After all, University of Utah officials didn't make Kyle Whittingham the state's highest-paid employee — about $2.4 million annually — because he's such a nice guy. They think they got a deal.

In 2012-13, revenues less expenses for Whittingham's football team totaled $13.3 million, according to the Department of Education. Take football out of the equation, and all the rest of the sports combined lost $9.7 million.

At a sit-down after Pac-12 Media Days last month, a reporter asked Commissioner Larry Scott if he believes nonrevenue sports are vulnerable amid a sea change in the NCAA.

"I do if there are some radical solutions that get foist[ed] upon us by the courts, like employee-employer status, collective bargaining, being able to pay student-athletes whatever their market value," he said. "If that happens, so much of the existing resources are going to get sucked toward football and away from the 7,000 student athletes and $126 million in scholarship money we're giving across the board."

Scott wrote a column earlier this year for USA Today, on the heels of a decision by the National Labor Relations Board that allowed Northwestern football players to unionize, that warned such actions could "destroy" college sports.

For now, Utah women's basketball coach Anthony Levrets says he's trying to focus on what he can control.

However, he acknowledges, the fear that many of the positive changes through the years to give nonrevenue athletes more opportunities could be taken off the table. "You hope to never see those kind of things go away," Levrets says.

Change is only natural, says Utah women's soccer coach Rich Manning.

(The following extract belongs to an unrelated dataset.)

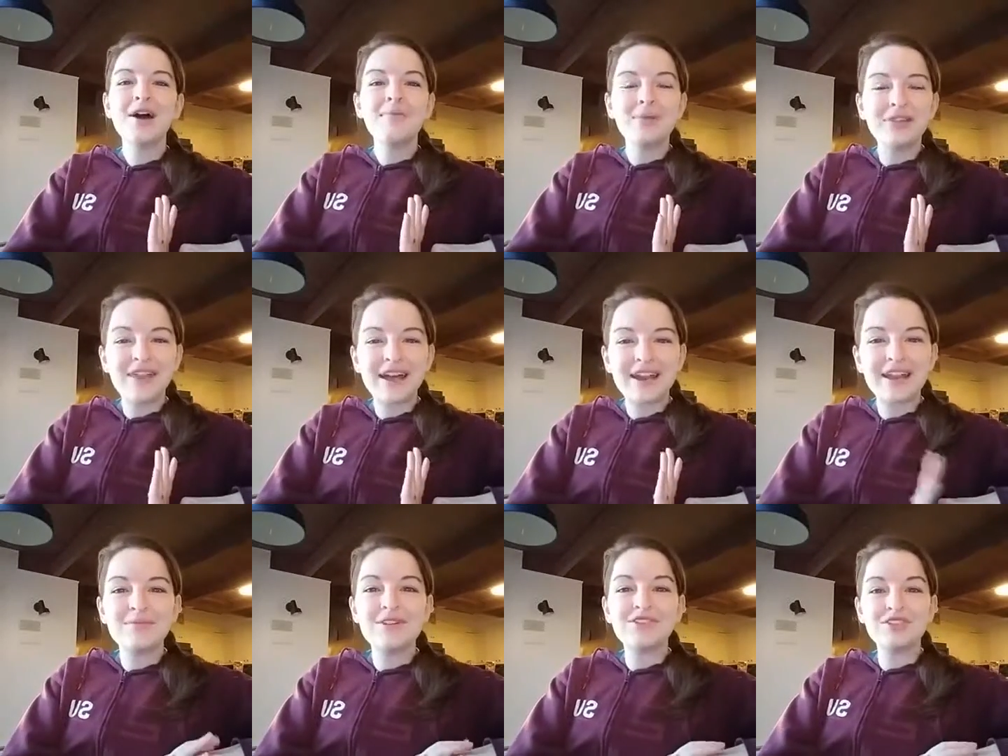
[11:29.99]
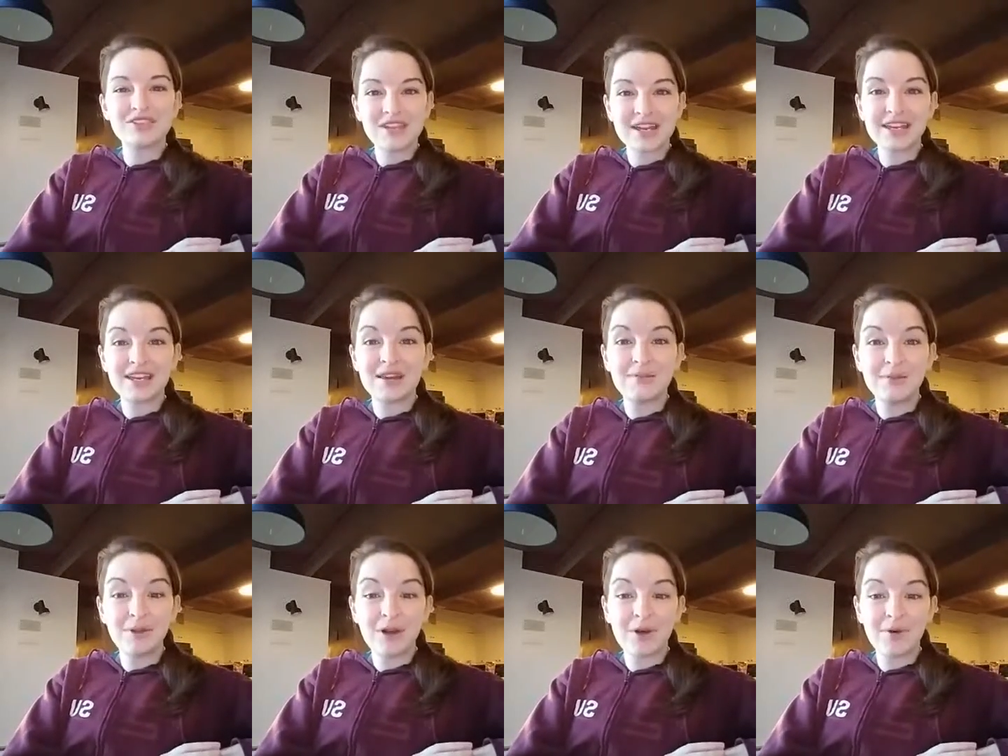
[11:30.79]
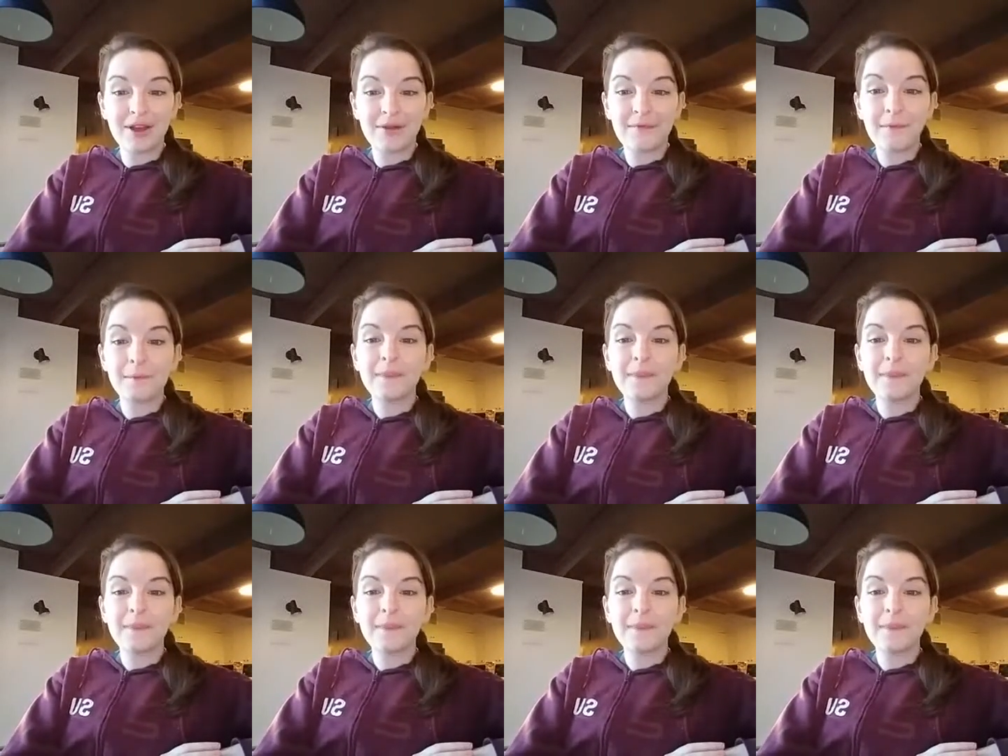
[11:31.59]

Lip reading: but that image is going to keep you going.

As it comes, though, "there's going to be different parties pulling to get their share of it."

Manning believes Title IX and federal financial-aid regulations will prevent things from getting too out of whack for nonrevenue teams.

Utah Athletic Director Chris Hill has further assured Manning — with the caveat that neither he nor anybody knows exactly where this is all going — that Utah's student-athletes always will be his first priority.

Manning says revenues from Utah's success and move to the Pac-12 have helped his team in recent years, and that when the football and men's basketball teams get extra services — nutritionists, trainers and a sports psychologist — that it benefits his team, as well.

"We hope that this seismic shift continues to support all athletes," he says.

Still, even if nonrevenue sports emerge unscathed financially, there are questions about competitive balance in those areas. For instance, the NCAA v. O'Bannon ruling would allow football and men's basketball players to receive full cost-of-attendance stipends and to profit off their likenesses by at least $5,000 per year — to be placed in a trust until after they leave the school. What if that ruling were extended to all sports — as logic and Title IX seem to dictate? Could North Carolina then go out and create a U.S. Women's National Team lite for its women's soccer program?

Manning says "that's for sure one of the question marks," although he believes that in women's soccer, without the lure of a top-dollar pro league, most players are more concerned with how a school will help them begin their off-the-field careers.